SHFL entertainment, Inc.
- Formerly: Shuffle Master
- Industry: Gaming
- Founded: 1983; 43 years ago in Minneapolis
- Founder: John Breeding
- Defunct: November 25, 2013
- Fate: Acquired by Bally Technologies
- Headquarters: Paradise, Nevada, U.S.
- Products: Deck Mate

= SHFL Entertainment =

Nevadan gambling company

SHFL entertainment, Inc. (previously named Shuffle Master) was a manufacturer of shuffling machines, table games, slot machines, and other casino products, based in Paradise, Nevada. Founded in 1983, it was acquired by Bally Technologies in 2013. Bally was itself acquired the following year by Scientific Games, now Light & Wonder, which continues to use the Shuffle Master name as one of its core brands.
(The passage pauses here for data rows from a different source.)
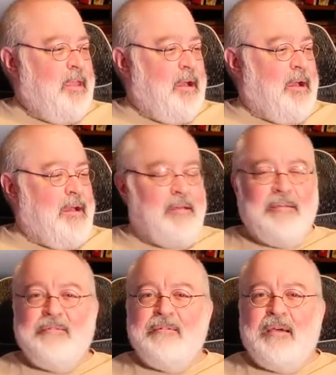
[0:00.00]

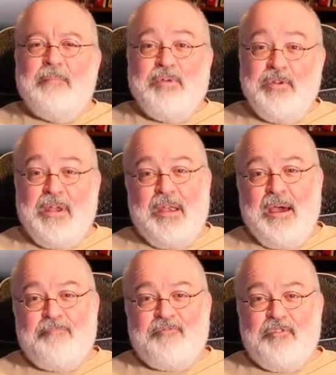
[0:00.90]
Uh, I booted it
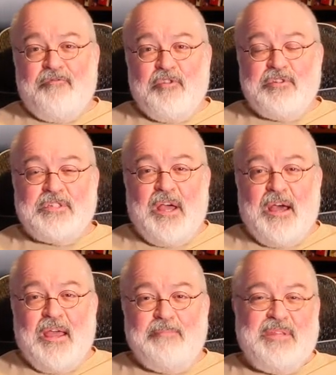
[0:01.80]
up for a first
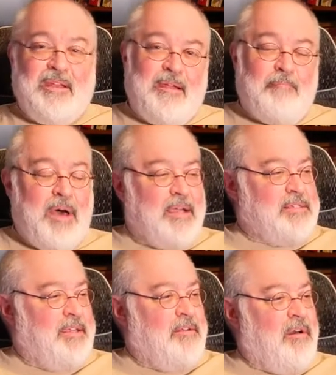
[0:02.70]
time, did an
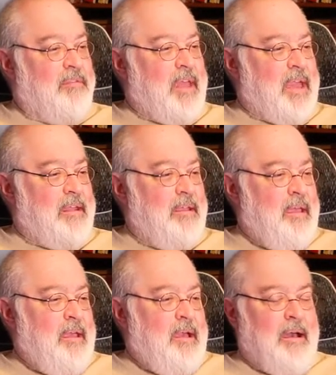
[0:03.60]
unboxing and all that,
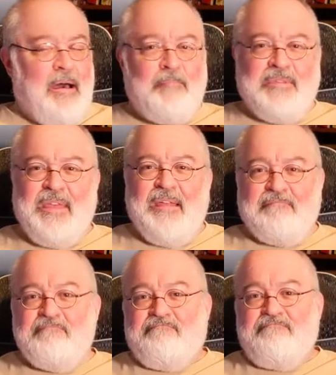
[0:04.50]
uh, but
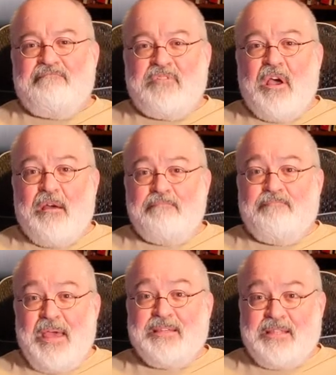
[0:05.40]
then thought
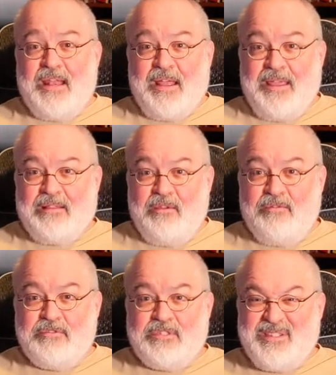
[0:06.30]
best that I get
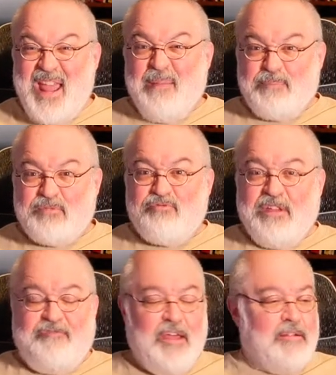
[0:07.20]
those tapes
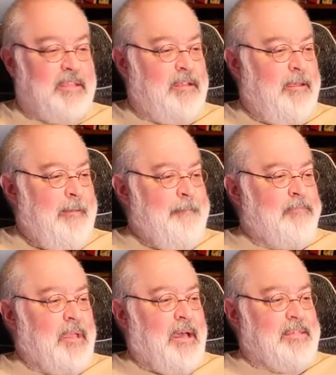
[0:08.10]
refelted.
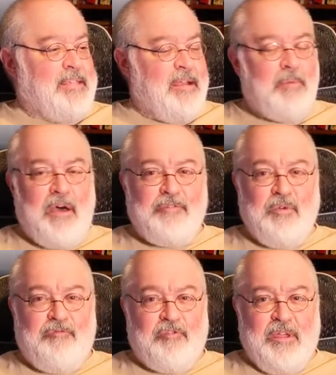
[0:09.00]
Uh, sent them off
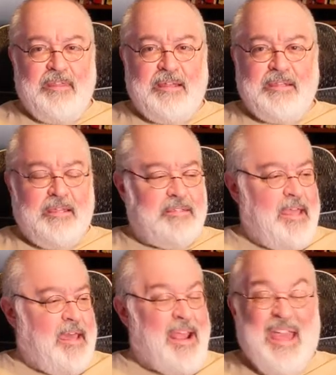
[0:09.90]
to a friend that does
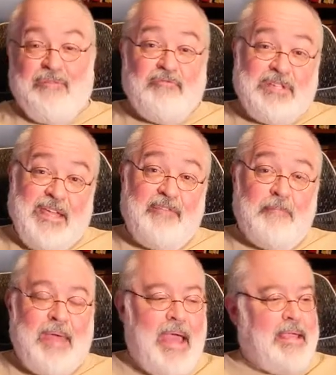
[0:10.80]
that. I haven't received
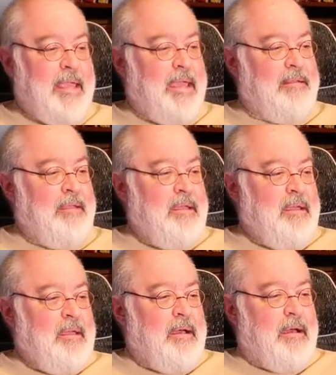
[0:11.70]
them back yet,
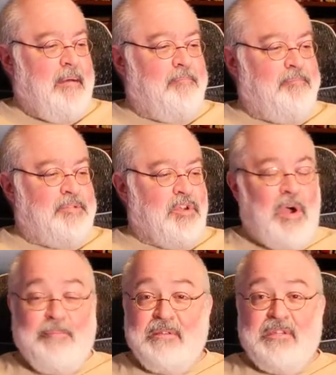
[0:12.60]
uh, so
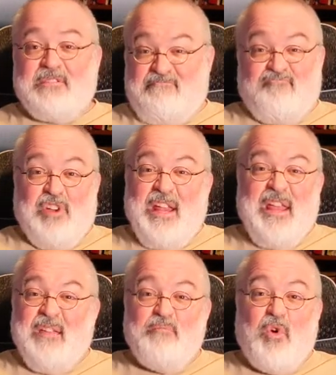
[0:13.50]
I've been just
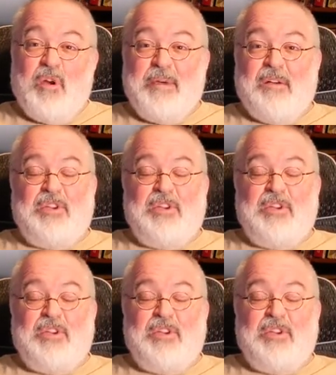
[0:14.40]
reading more about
The company designed Deck Mate, one of the primary card shuffling devices used in casinos. The company's table game products included Let It Ride, Three Card Poker, Blackjack Switch, and Casino War.

==History==
Shuffle Master was formed by John Breeding, a former truck driver, in 1983. Inspired by a newspaper article about card counting in blackjack, he borrowed $30,000 to develop a mechanical shuffler that would allow every hand to be dealt from a fresh deck, nullifying the advantage of card counting, without losing valuable playing time. The device finally came to market in early 1992, and the company made its initial public offering later that year.

Casinos were increasingly using multiple decks for blackjack, limiting the sales potential of Breeding's single-deck shuffler. To fuel demand for the shufflers, he developed a new single-deck game, Let It Ride. By 1995, Let It Ride was generating more revenue for Shuffle Master than its namesake device.

In 1998, the company's headquarters moved from Minneapolis to the Las Vegas area.
The firm expanded into the slot machine business in the late 1990s, developing games based on licensed properties like The Honeymooners, Press Your Luck and Let's Make a Deal and partnering with larger companies like IGT and Bally to manufacture and distribute them. The slots business failed to turn a profit, and Shuffle Master sold it to IGT in 2004 for $1.6 million.

In February 2004, Shuffle Master bought most of the assets of BET Technology, a developer of table games including Casino War and Fortune Pai Gow.

In 2006, the company returned to the slot machine field, buying Australian manufacturer Stargames Limited for $108 million. Among Stargames's products was Rapid Roulette, a roulette variant in which a dealer spins a physical roulette wheel, but wagers are placed and paid out on touchscreen terminals, increasing the pace of play.

Gavin Isaacs, a former Bally executive, was named CEO in March 2011.
In March 2012, Shuffle Master agreed to buy Ongame Network, a provider of services to online poker sites, from bwin.party Services for $26 to 39 million, but it pulled out of the deal months later due to declining market conditions in Europe and uncertainty about the legalization of online poker in the US.

In October 2012, the company changed its name to SHFL Entertainment, to reflect the diversity of its product offerings.

In 2012 SHFL obtained the license to distribute Geoff Hall's blackjack variant, Free Bet Blackjack, worldwide excluding the UK and Nevada. At the Global Gaming Expo conference in October 2012, SHFL debuted Mulligan Poker, a game developed by Michael Shackleford and currently only offered online by casinos using IGT software. The game was set to be released in physical casinos in Kansas early in 2013.

In July 2013, Bally Technologies agreed to acquire SHFL for about $1.3 billion. The acquisition was completed on November 25, 2013.

==Market position==
SHFL had a "virtual monopoly" in the card shuffler business.

Forbes named the firm as one of the 200 Best Small Companies in America for at least five years in a row.